Relevance of the new aviation policy:

  • The new civil aviation policy (NCAP) 2016’s regional connectivity scheme doesn’t help.
  • The regional aviation policy is well-intentioned, but expecting private capital to flow to loss-making projects remains elusive.
  • Its goal is laudable and it may well benefit potential flyers in smaller towns.
  • The policy is also silent on the future roadmap for the state run Air India and the way forward for that airline.
  • There is no word about removing the sales tax on ATF and other taxation measures levied on Indian carriers.
  • The regional aviation policy unveiled by the previous government with incentives like 4% sales tax on ATF and no landing/ parking charges could not achieve the expected progress. Experts feel that the policy is too difficult to implement.
  • Adding to the woes, the expected rise in helicopter operations, private flying and regional airlines is likely to add to the pressure.
  • But the ticket price caps it imposes under the scheme, the fact that the viability gap funding will last only for three years and various operational issues, such as the lack of slots for connecting flights at major airports, mean that carriers are, by and large, left holding the can.

 

Besides crisis aviation industry has also seen some positive changes too. However, there are many positives too

  • According to the Directorate General of Civil Aviation, India’s air passenger traffic has grown by at least 16% annually over the past decade.
  • In 2000-01, it stood at a paltry 14 million passengers.
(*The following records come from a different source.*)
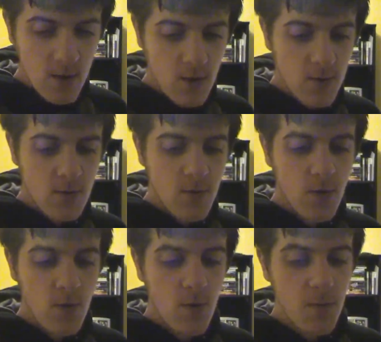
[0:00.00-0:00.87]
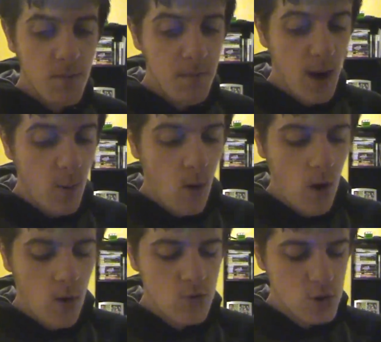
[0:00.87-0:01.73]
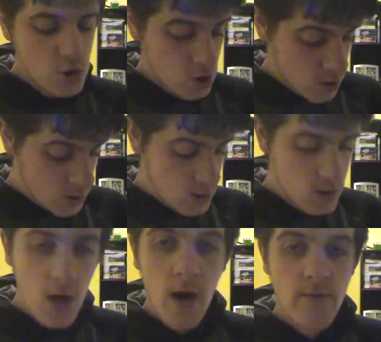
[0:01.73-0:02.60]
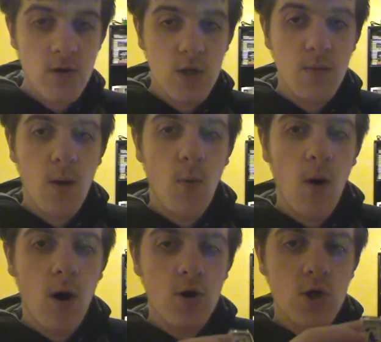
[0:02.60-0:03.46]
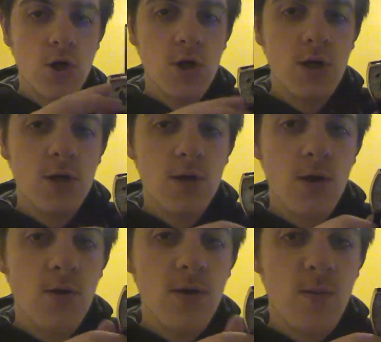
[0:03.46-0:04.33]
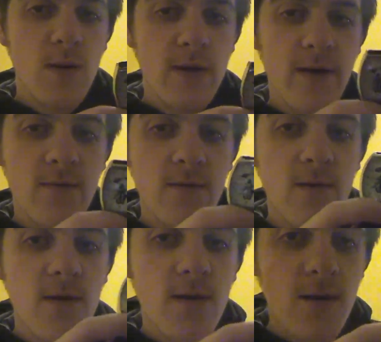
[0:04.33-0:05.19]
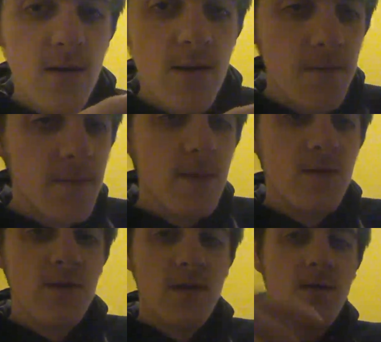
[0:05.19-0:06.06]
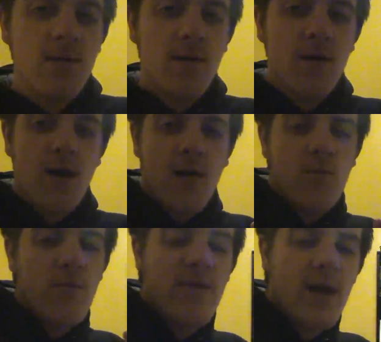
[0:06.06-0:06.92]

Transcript: oh, my watch. She my watch. No, you probably haven't. Let's see. I moved the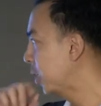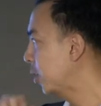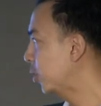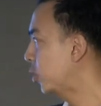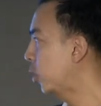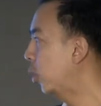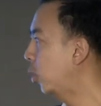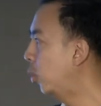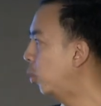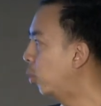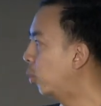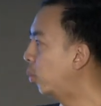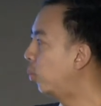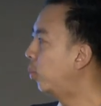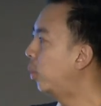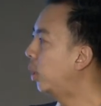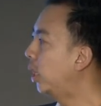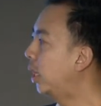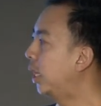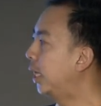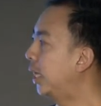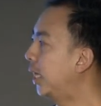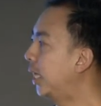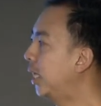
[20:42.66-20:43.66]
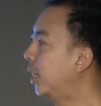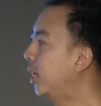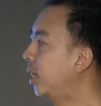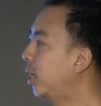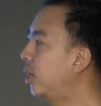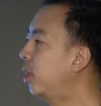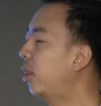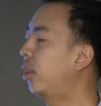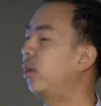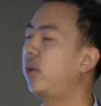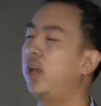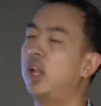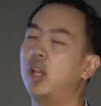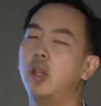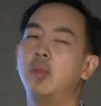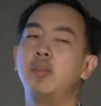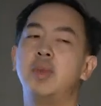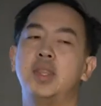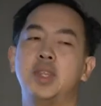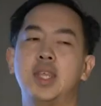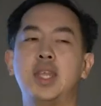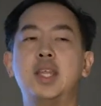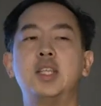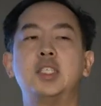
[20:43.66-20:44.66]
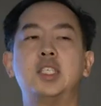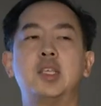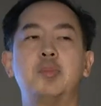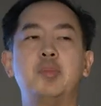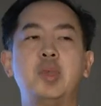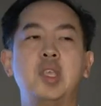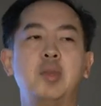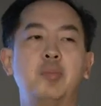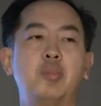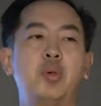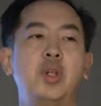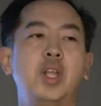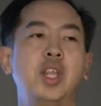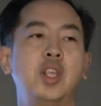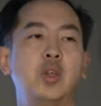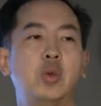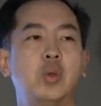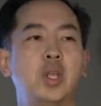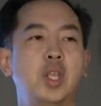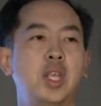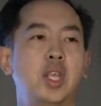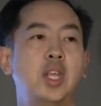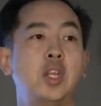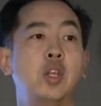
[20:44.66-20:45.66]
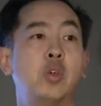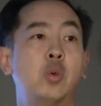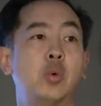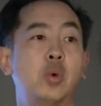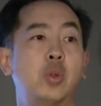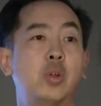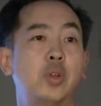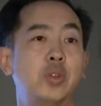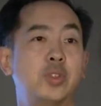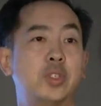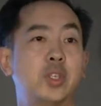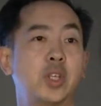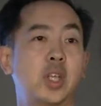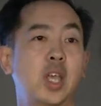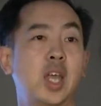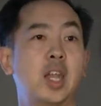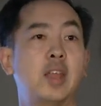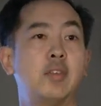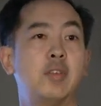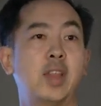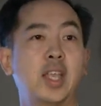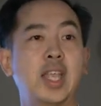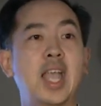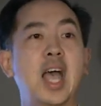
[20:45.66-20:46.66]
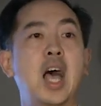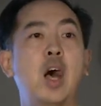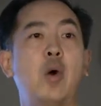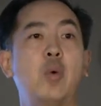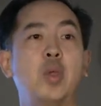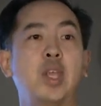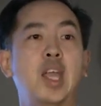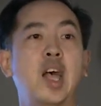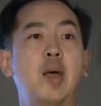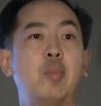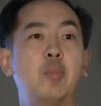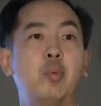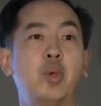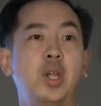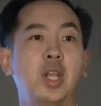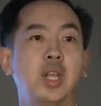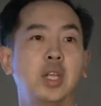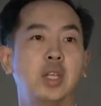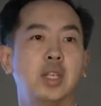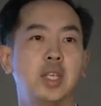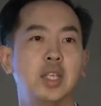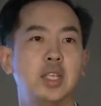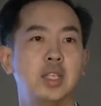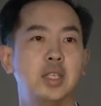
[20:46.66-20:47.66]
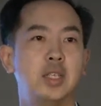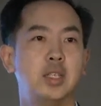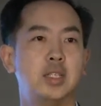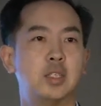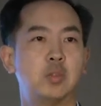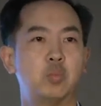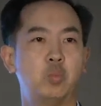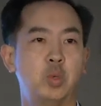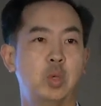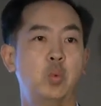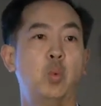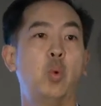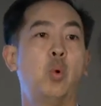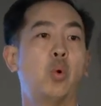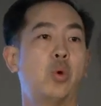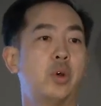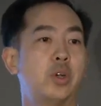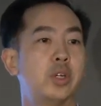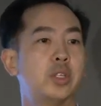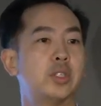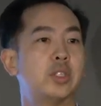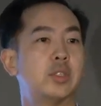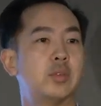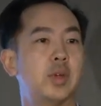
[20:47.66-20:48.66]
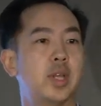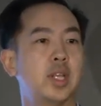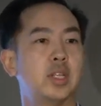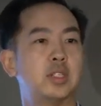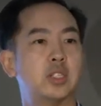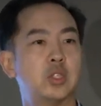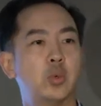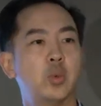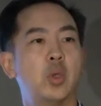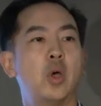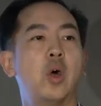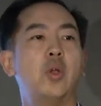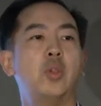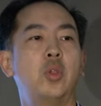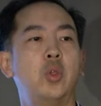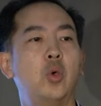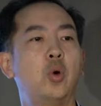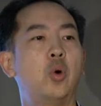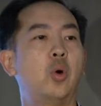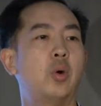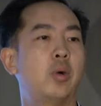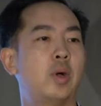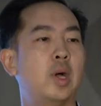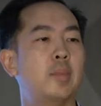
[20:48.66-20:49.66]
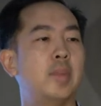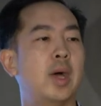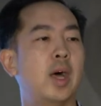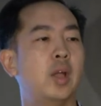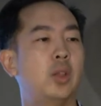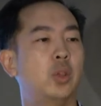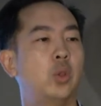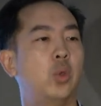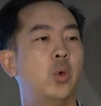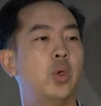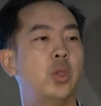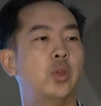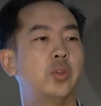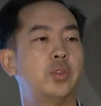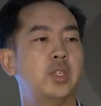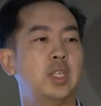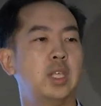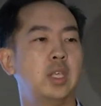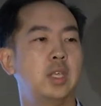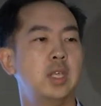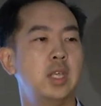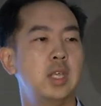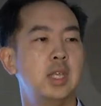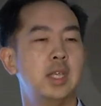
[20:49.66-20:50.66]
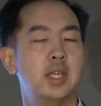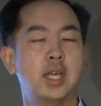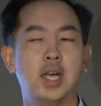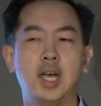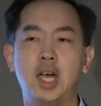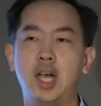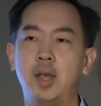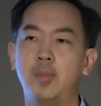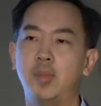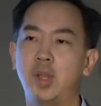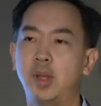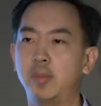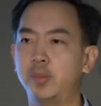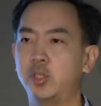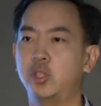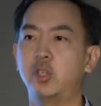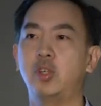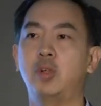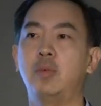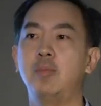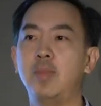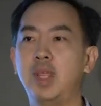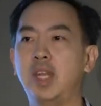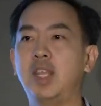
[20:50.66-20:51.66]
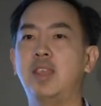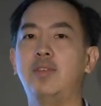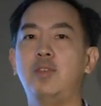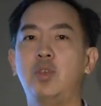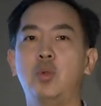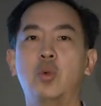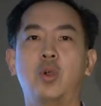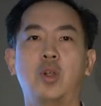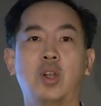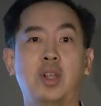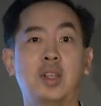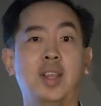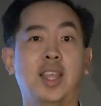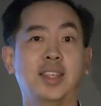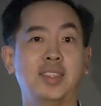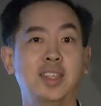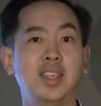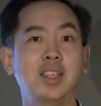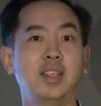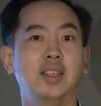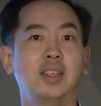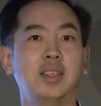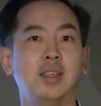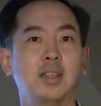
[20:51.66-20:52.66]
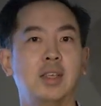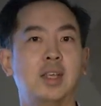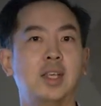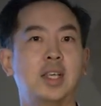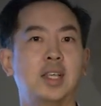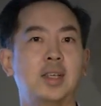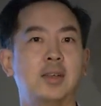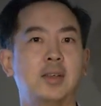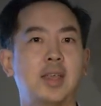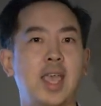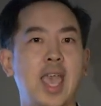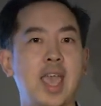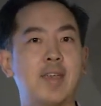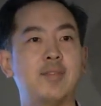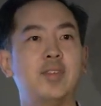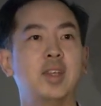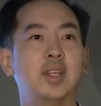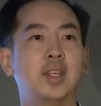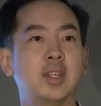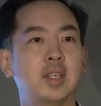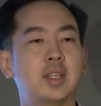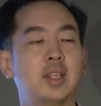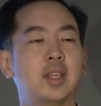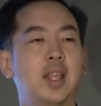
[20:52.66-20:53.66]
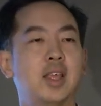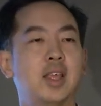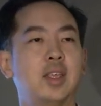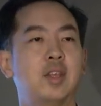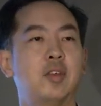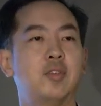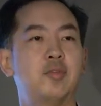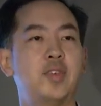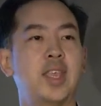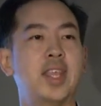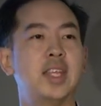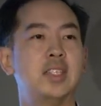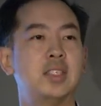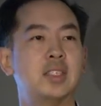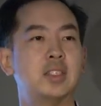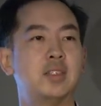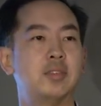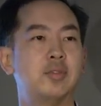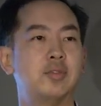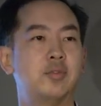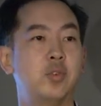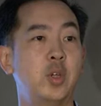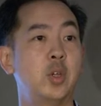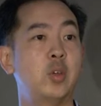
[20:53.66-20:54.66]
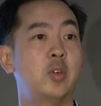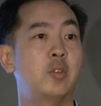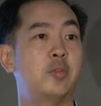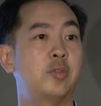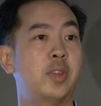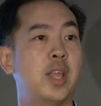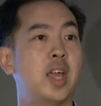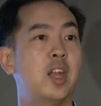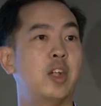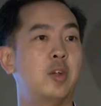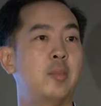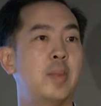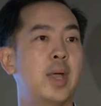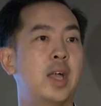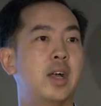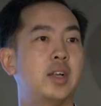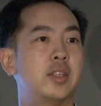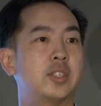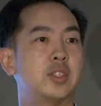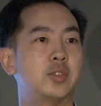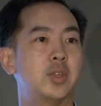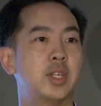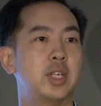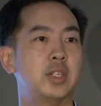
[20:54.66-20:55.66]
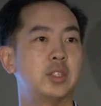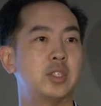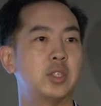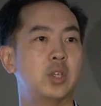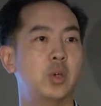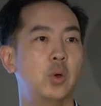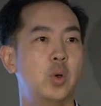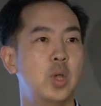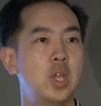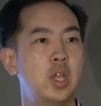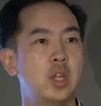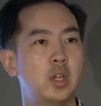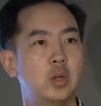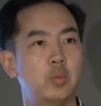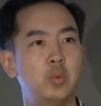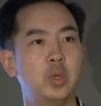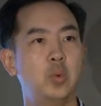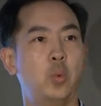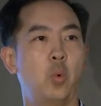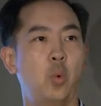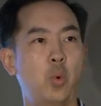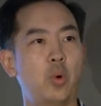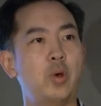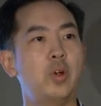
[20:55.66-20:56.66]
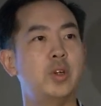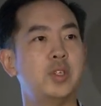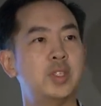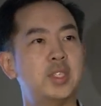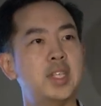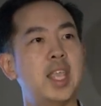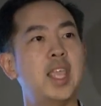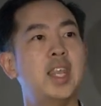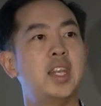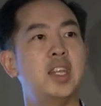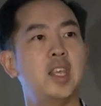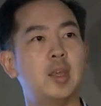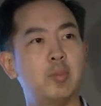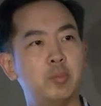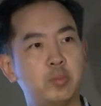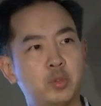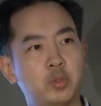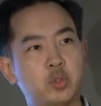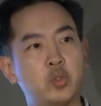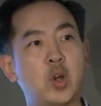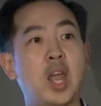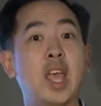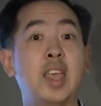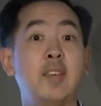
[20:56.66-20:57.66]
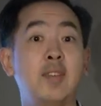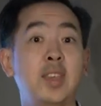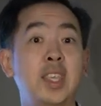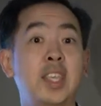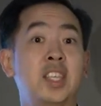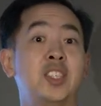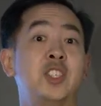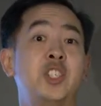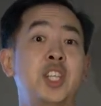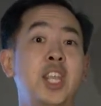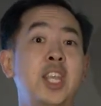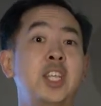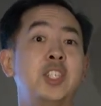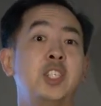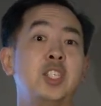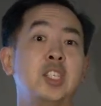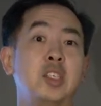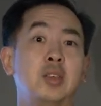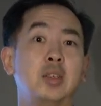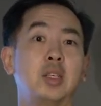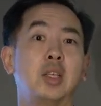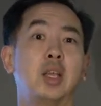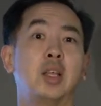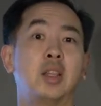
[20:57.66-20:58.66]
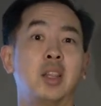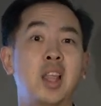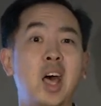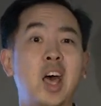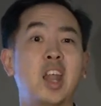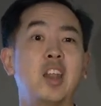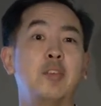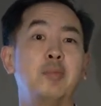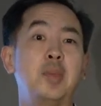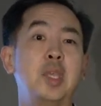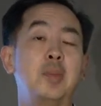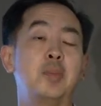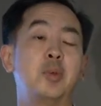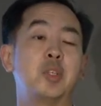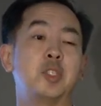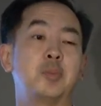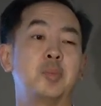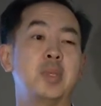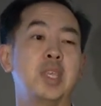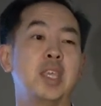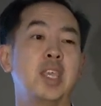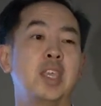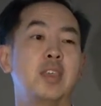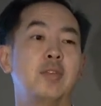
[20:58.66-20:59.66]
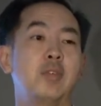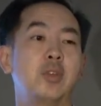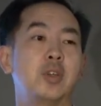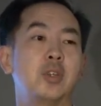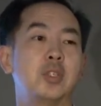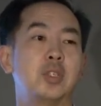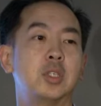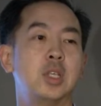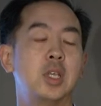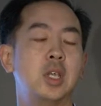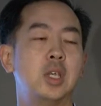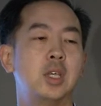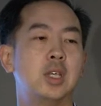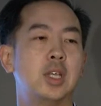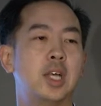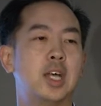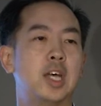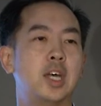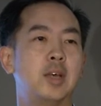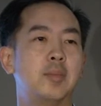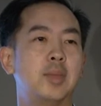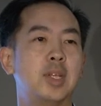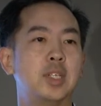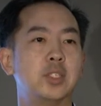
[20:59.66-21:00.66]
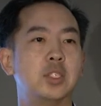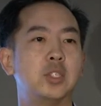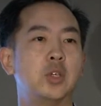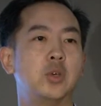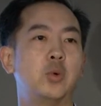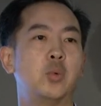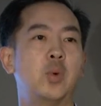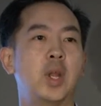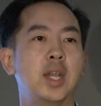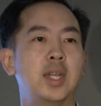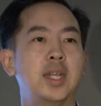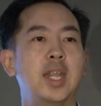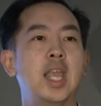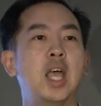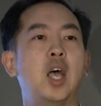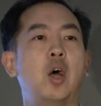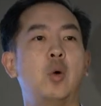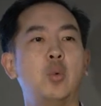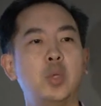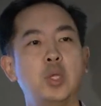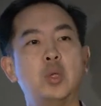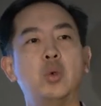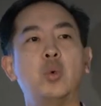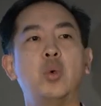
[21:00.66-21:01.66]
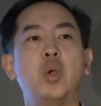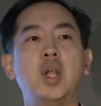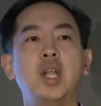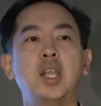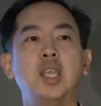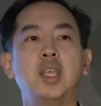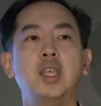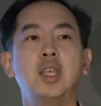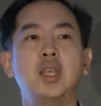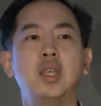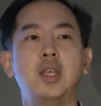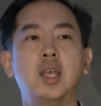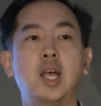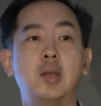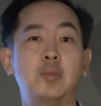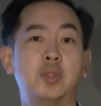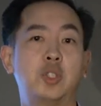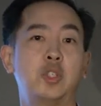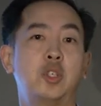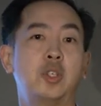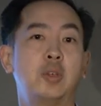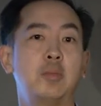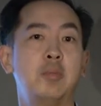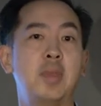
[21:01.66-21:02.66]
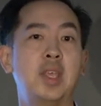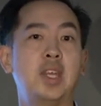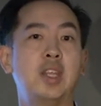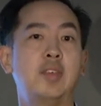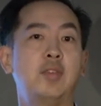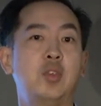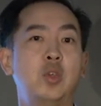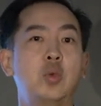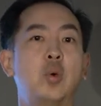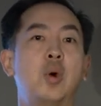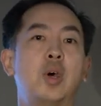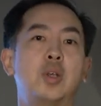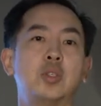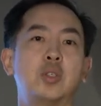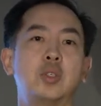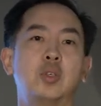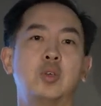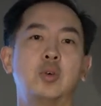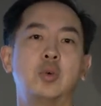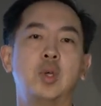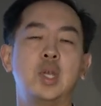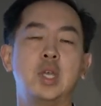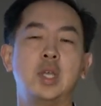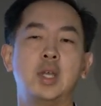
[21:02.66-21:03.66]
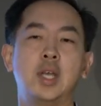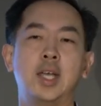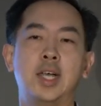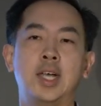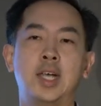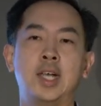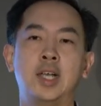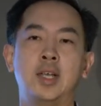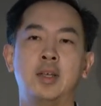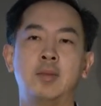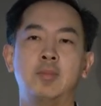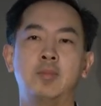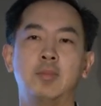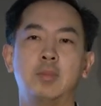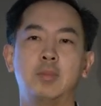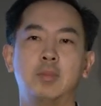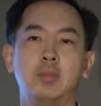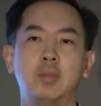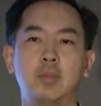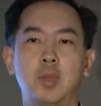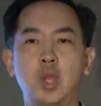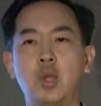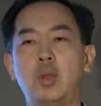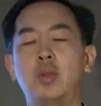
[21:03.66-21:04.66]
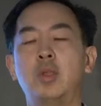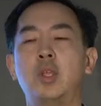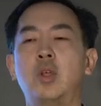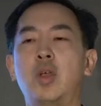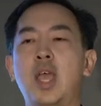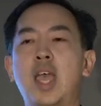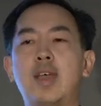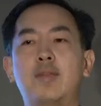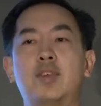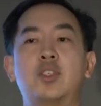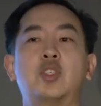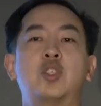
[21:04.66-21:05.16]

So and another element that ends up being pretty integral into kind of like how we operate is rewards, right? So we all know about loyalty, and I'm sure many of you are collecting avid fans of frequent flyer miles, right? So rewards end up driving and changing a lot of people's behaviors. And so right now, we already, I'm sure many of you also have a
In 2017, Indian airlines flew nearly 140 million passengers, most of them domestic.
  • It is now the third largest aviation market in the world with growth rates that leave the US and China in the dust. There is no slowdown in sight.
  • Airbus forecasts that domestic traffic will grow five and a half times over the next two decades.

 

Steps to be taken:

  • Inclusion of aviation turbine fuel within GST: This will help airlines to reduce their tax outgo as the new indirect tax system is without the cascading effect of taxation.
  • Strong corporate governance law: Government should take necessary steps to bring transparency in corporate decision making in order to avoid these situation.
  • NCAP’s liberalization of foreign direct investment in the sector needs to be ironed out to attract investors.
  • Bilateral treaties for international routes that Indian carriers are unable to take full advantage need to be looked into at the earliest.
  • Insolvency and Bankruptcy code can be used to quickly resolve the issues in case of defaults and bankruptcy by airline companies.
  • Aviation sector should have been better prepared to handle such an unforeseen situation, learning from the past situations – as fuel prices and rupee volatility were among the top reasons for one of the biggest aviation disasters of recent times.
  • There is a need to set up simulators to develop the skills of unemployed pilots.
  • clear long-term policy roadmap which is aligned to the industry’s requirements is yet to emerge. One method could be opening up international routes faster for our airlines that are successful.
  • The industry stakeholders should engage and collaborate with policy makers to implement efficient and rational decisions that would boost India’s civil aviation industry.
  • With the right policies and relentless focus on quality, cost and passenger interest, India would be well placed to achieve its vision of becoming the third-largest aviation market by 2025.

 

Conclusion:

The aviation industry is at a crossroads. It is facing a calamity as well as the prospects of high growth in the future. The fate of the industry will now depend partly on government policies on oil prices as well as the industry’s ability to bring about more effective management so that airlines can avoid the fate of Jet Airways.